I suspect that the story of my turn to atheism is less interesting than many. I did not have the dramatic crisis of faith that is so often described in the turn away from theism. This must stem from the fact that I began down this road as a small child.
My early experience with the church was much like the experience of most of the people I know. Sundays were a day where I was forced to wear uncomfortable clothes and go to a big place that smelled funny. It was full of old people who got very bent out of shape if you did not sit absolutely quietly for a whole hour! Then this other old guy in funny clothes would stand up in the front and drone on and on about whatever was on his mind. It was torture. The big payoff, though, was that if you behaved, you got to go out to eat afterward.
Despite myself, I still managed to pick up the basics. There was this guy who was really really powerful up in the sky somewhere who really really cared what you spent your time doing. There were all these stories about him, or more usually, about people interacting with him, that were just like the fairy tales my dad would tell when I was going to sleep. Stories about animals on a big boat and guys riding around in whale stomachs. For some reason, though, people seemed very concerned that you take these stories seriously and not the fairy stories–even though, I confess, I liked the fairy stories better. I was also aware that there were other kinds of people who believed the exact same stories but were not to be associated with if possible. They were called Baptists. Somehow, they believed the stories TOO much.
The turn didn’t come until one day in about the second or third grade. I was at the library in my school looking for a nice little book to hold me for the weekend. Usually, I would be on the lookout for some nice Garfield comics or perhaps some Clifford the Big Red Dog. That day, however, I found a story of creation that the Indians told. Honestly, I don’t remember the story or from which tribe it originated. It had to do with the Sun and the Moon getting together and making the Earth as their child… or something like that. It was a long time ago. In any case, what I remember most of all was my reaction to it. I thought, “How could anybody possibly believe that?!” That thought made me pause. “Wait a moment,” I pondered, “if that story sounds ridiculous, then what rational can I give to the story in the Bible? Why does everyone take THAT story so seriously?” I should point out that I grew up in the deep south. I had never met anyone who did not take the Bible seriously.
From there, it was a slow spiral into inevitability.
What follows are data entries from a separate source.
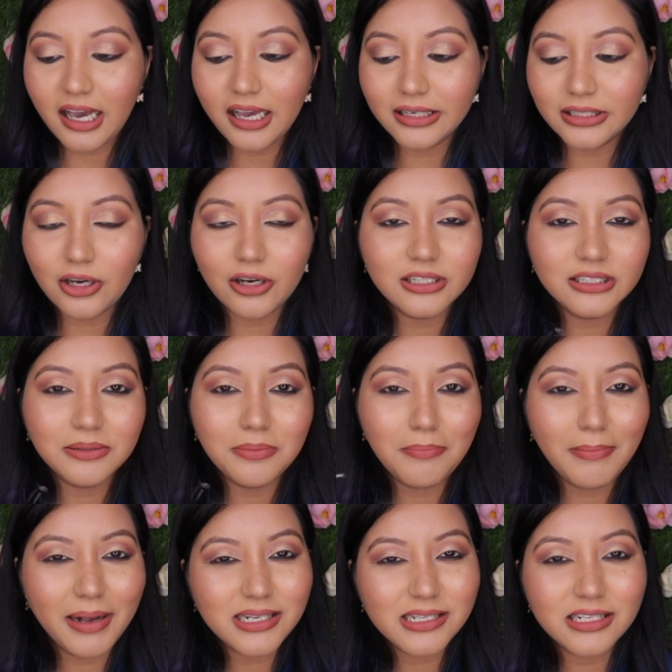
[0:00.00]
and not
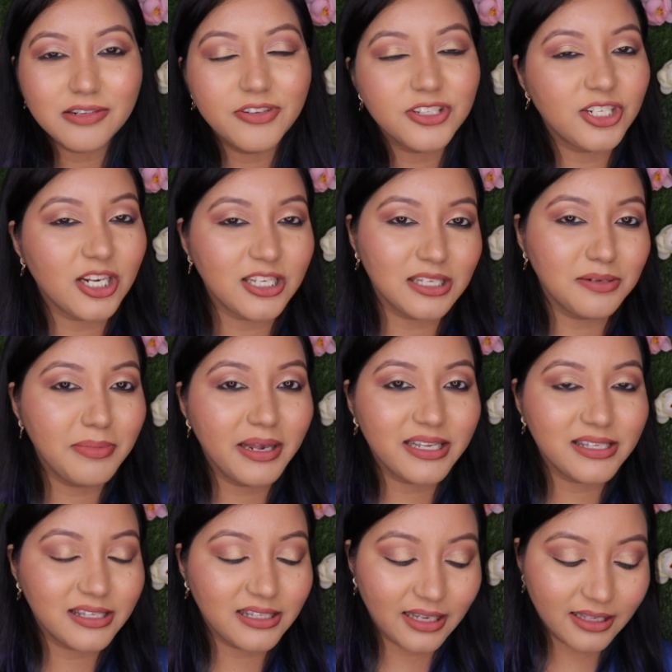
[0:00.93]
metal, which doesn't
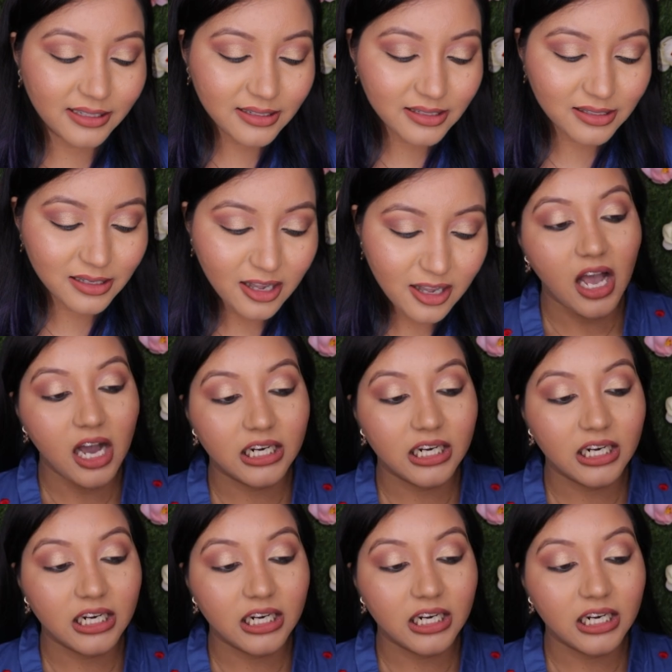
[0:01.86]
make sense.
From Christians, I got my first taste of what a horrible argument sounded like. I was in high school then. I said to some of the kids in Sunday school, “But you can’t really KNOW that the stories in the Bible are true.” I don’t remember what this was in response to, but they seemed shocked. Their reply was, “Yes, you can. It says so in the Bible. You just have to have faith!” I was shocked that anyone could say something so inane.
I remember sitting in church again, later on. I was bored. So, I decided to actually take a look at what all of the fuss was about. So, I picked up the Bible. They were liberally sprinkled about, after all. I suspected that this was to encourage us to read them. I started at the beginning. Genesis started out okay. I knew this story, after all. Then I came across one I hadn’t heard. It was about these two brothers named Cain and Able. They were the sons of Adam and Eve. Somehow, they had managed to get wives from somewhere. It didn’t really go into where exactly these females came from. I suspected I wasn’t supposed to ask. Anyway, they got together to buy presents for God. Able got something really nice that God liked. Cain gave something kind of mediocre. God was a bad liar and hurt Cain’s feelings, so Cain got all jealous and killed Able! WHOA!!! WHAT THE… Who reacts like THAT?! Talk about Christmas from hell! Anyway, the rest of the people (what other people?) were upset and figured they ought to punish Cain, but God said not to and gave him a NoNo mark instead. I guess that was supposed to have been sufficient, or maybe there weren’t enough people back then to start offing people for transgressions. I had thought this was supposed to be a GOOD book. It’s really not. I guess you could argue that it has really good parts, but then you don’t say it is a good book. You say it is a book that has its moments. Doesn’t really have the same ring to it. “The It-Has-Its-Moments Book.”
My senior year in high school, I decided that the only rational position to take on the whole affair, considering the sheer number of available religious beliefs and the unknowabilities of their various faith claims, was one of “I don’t know what the truth is, so I’ll just have to find out when I get there.” I was prepared to wait for death to take me so that I might find out the truth. The truth, I decided, was more important than wishful thinking. I later found out that this was called agnosticism, so that’s what I called myself.
It wasn’t until graduate school that I discovered the atheist community on YouTube. I read the books. I listened to the arguments. I reasoned that I was being unfair in my beliefs. I wasn’t really agnostic on the issue of whether or not Zeus or Thor were real. I didn’t believe for a minute that the Cargo Cults were a representation of reality. It was just the religion of my childhood that I was holding up a candle for. So, I abandoned it.
I am an atheist, because I recognize the value of the truth over faith. I recognize that the truth is not something that is landed on one day and held to vigorously. There is great value in bringing it slowly into focus as the facts come in. What you BELIEVE is the truth on one day may not in fact BE the truth. Evidence is the key.
I am an atheist, because I can find no reason not to be.